Category Archives: Internet

All blogposts on blog.futtta.be about Internet (browsers, web development and mobile web).

Some HTML DOM parsing gotchas in PHP’s DOMDocument

Although I had used Simple HTML DOM parser for WP DoNotTrack, I’ve been looking into native PHP HTML DOM parsing as a possible replacement for regular expressions for Autoptimize as proposed by Arturo. I won’t go into the performance comparison results just yet, but here’s some of the things I learned while experimenting with DOMDocument which in turn might help innocent passers-by of this blogpost.

  • loadHTML doesn’t always play nice with different character encodings, you might need something like mb_convert_encoding to work around that.
  • loadHTML will try to “repair” your HTML to make sure an XML-parser can work with it. So what goes in will not come out the same way.
  • loadHTML will spit out tons of warnings or notices about the HTML not being XML; you might want to suppress error-reporting by prepending the command with an @ (e.g. @$dom->loadHTML($htmlstring);)
  • If you use e.g. getELementsByTagName to extract nodes into a seperate DomNodeList and you want to use that to change the DomDocument can result in … unexpected behavior as the DomNodeList gets updated when changes are made to the DomDocument. Copy the DomNodes from the DomNodeList into a new array (which will not get altered) and iterate over that to update the DomDocument as seen in the example below.
  • removeChild is a method of DomNode, not of DomDocument. This means $dom->removeChild(DomNode) will not work. Instead invoke removeChild on the parent of the node you want to remove as seen in the example below
// loadHTML from string, suppressing errors
$dom = new DOMDocument();
@$dom->loadHTML($html);

// get all script-nodes
$_scripts=$dom->getElementsByTagName("script");

// move the result form a DomNodeList to an array
$scripts = array();
foreach ($_scripts as $script) {
   $scripts[]=$script;
}

// iterate over array and remove script-tags from DOM
foreach ($scripts as $script) {
   $script->parentNode->removeChild($script);
}

// write DOM back to the HTML-string
$html = $dom->saveHTML();

Now chop chop, back to my code to finish that performance comparison. Who know what else we’ll learn ;-)

How to keep Autoptimize’s cache size under control (and improve visitor experience)

Confession time: Autoptimize does not have its proper cache purging mechanism. There are some good reasons for that (see below) but in most cases this is not something to worry about.
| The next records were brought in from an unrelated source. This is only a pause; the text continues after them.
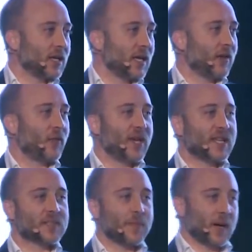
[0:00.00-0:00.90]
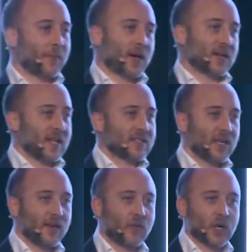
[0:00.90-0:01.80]
If we need a spare part, let's
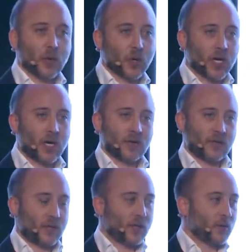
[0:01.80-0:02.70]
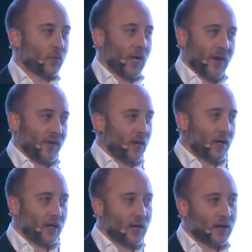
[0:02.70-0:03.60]
say for our car, we have
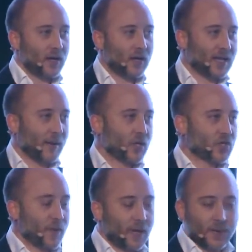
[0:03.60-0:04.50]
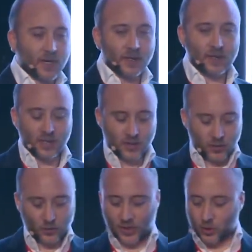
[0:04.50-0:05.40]
a damaged spare part.
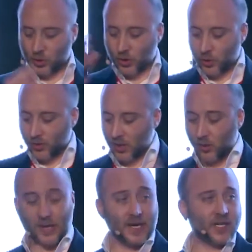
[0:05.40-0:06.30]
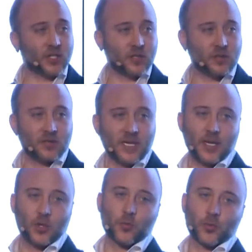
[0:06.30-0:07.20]
We need to go to the local agent. They
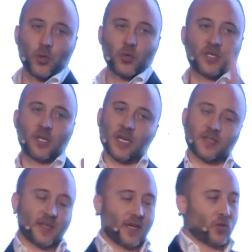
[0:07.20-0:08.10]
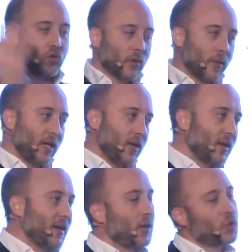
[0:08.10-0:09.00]
need to produce it, let's say, in Germany.
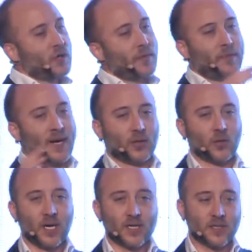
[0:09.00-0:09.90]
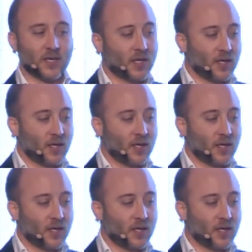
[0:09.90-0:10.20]
They need to ship it back to us.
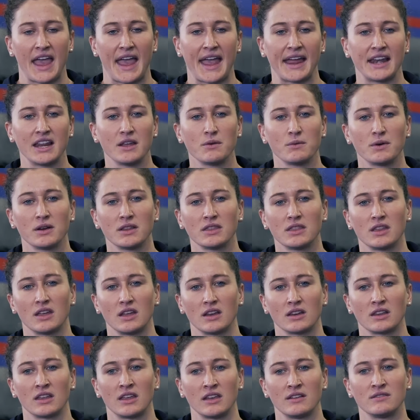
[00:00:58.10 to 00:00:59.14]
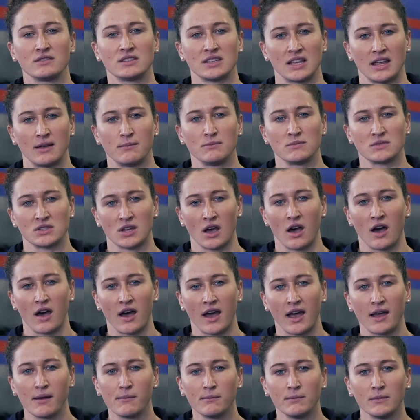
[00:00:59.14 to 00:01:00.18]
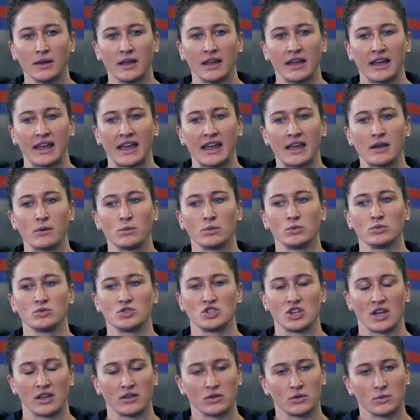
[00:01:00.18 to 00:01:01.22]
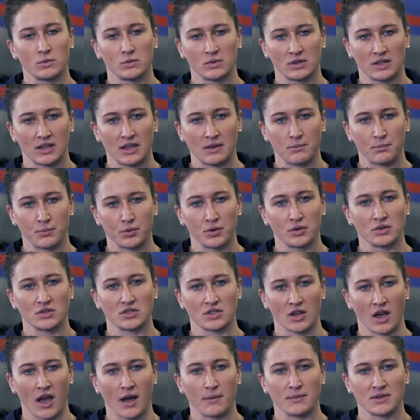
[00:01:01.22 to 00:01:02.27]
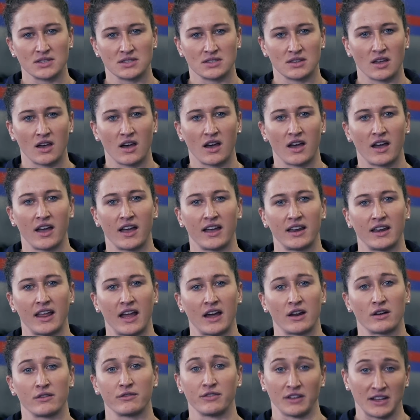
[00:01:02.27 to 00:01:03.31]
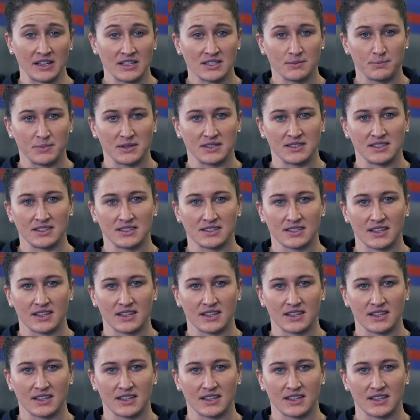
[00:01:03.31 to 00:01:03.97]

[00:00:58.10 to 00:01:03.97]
Anyone that gives him time, he will genuinely put time aside out of his busy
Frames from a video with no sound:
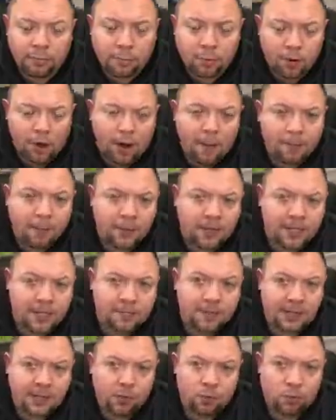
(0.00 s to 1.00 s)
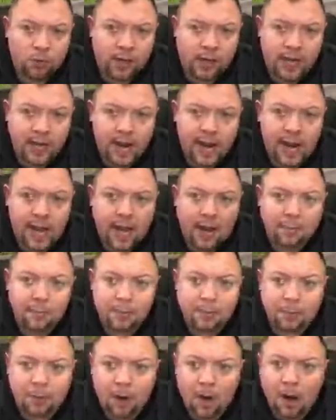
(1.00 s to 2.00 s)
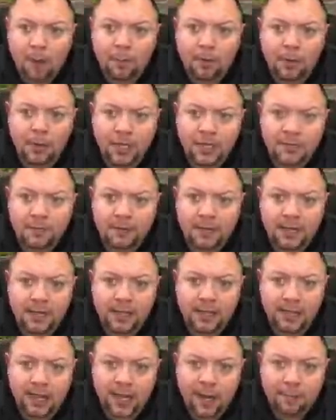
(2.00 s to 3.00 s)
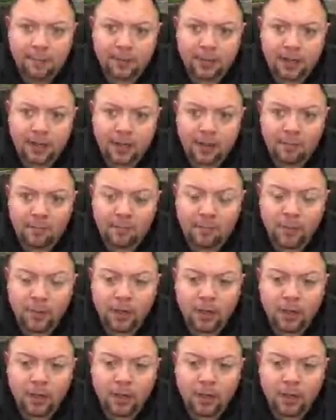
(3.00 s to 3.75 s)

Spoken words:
properties being rehabbed, properties being kept up.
Except when it is something to worry about off course. Because in some cases the amount of cache-files generated by Autoptimize can grow to several Gigabytes. Why, you might wonder? Well, for each page being loaded Autoptimize aggregates all JS (and CSS) calculates the hash of that string and checks if an optimized version is in cache using that hash. If there is a difference (even if just a comma), the hash is not the same and the aggregated CSS/ JS is cached seperately. This behavior typically is caused by plugins that generate javascript-variables (or CSS-selectors) that are specific for each page (or even worse, for each page request). That does not only lead to a huge amount of files in the cache, but also impacts visitors as their browsers will have to request a different optimized CSS- or JS-file for each page instead of reusing the same file for several pages.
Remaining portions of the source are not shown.